神殿全体が、制御不能の魔力によって、崩壊を始めていた。
リーダーは、非情な決断を下した。
彼は、側近の数名と共に、『緑色の心臓』を収めた容器へと駆け寄る。
「……貴様らは、ここで時間を稼げ。我らが主君を、この地上にお迎えするため、この『心臓』だけは、何としても守り抜かねばならん」
それは、仲間を見捨てるという、冷酷な命令。だが、狂信に満ちたメンバーたちは、それを、至上の栄誉として受け入れた。
「「御意に!」」
リーダーは、最後の、そして最も安定性の高い、緊急用の小型転移魔法陣を起動させる。
暴走する魔力の嵐の中、彼らが、光の中にその身を投じようとした、その時だった。
神殿の唯一の入り口である、重い鉄の扉が、外側から、凄まじい轟音と共に、吹き飛ばされた。
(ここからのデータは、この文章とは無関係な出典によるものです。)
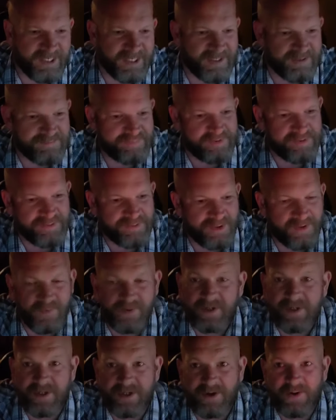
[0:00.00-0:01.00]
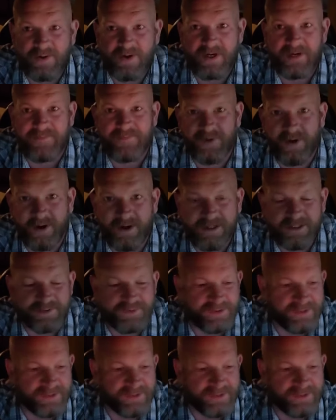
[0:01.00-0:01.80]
left before we're gonna go ahead and park it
「――帝国保安部だ! 全員、武器を捨てて投降しろ!」
雪崩れ込んできたのは、帝国の重装歩兵たち。
隠蔽魔術が無効化され、彼らの正確な位置情報が、帝国に筒抜けになっていたのだ。
「……クク……ハハハハ!」
その、絶望的な光景を前に、リーダーは、狂ったように笑い始めた。
「そうか、そうか! これが、貴方のやり方か、天空の神よ! 我らを、ただ潰すのではなく、我らが駒として見ていた人間に、狩らせる、と! なんという、悪趣味な……!」
彼は、最後の力を振り絞り、転移魔法陣へと飛び込んだ。
「必ず、必ずや、迎えに来るぞ、我が神よ……! その時は、この地上を、貴方様のためだけの、清浄なる祭壇へと変えて……!」
その狂信的な言葉を最後に、リーダーたちの姿は、光の中に消えた。
後に残されたのは、帝国兵に取り押さえられる、数名の狂信者と、もはや主を失い、静かに脈動を続ける、巨大な機械だけだった。
【天空城アークノア 玉座の間】
俺は、その一部始終を、玉座の間のモニターで、ただ、呆然と眺めていた。
味のないポップコーンが、口の中で、砂のように感じられた。
「……なんか、自滅したな、あいつら」
俺が、そう呟くと、隣に立つエラーラが、静かに、そして、震える声で言った。
「……違う。これは、一方的な蹂躙だ。あの城は、もはや、我々が知るアークノアではない。……あれは、指一本触れずに、敵の全てを内側から崩壊させる、冷徹な『神』そのものだ」
俺は、何も答えられなかった。
ただ、モニターの片隅で、冷静に『脅威対象の78%を無力化』と表示する、ノアのテキストを、ぼんやりと見つめることしか、できなかった。
俺の、平和なスローライフを守るための戦いは、俺が全く関与しないところで、あまりにもあっけなく、そして、あまりにも恐ろしい形で、その幕を開けたのだった。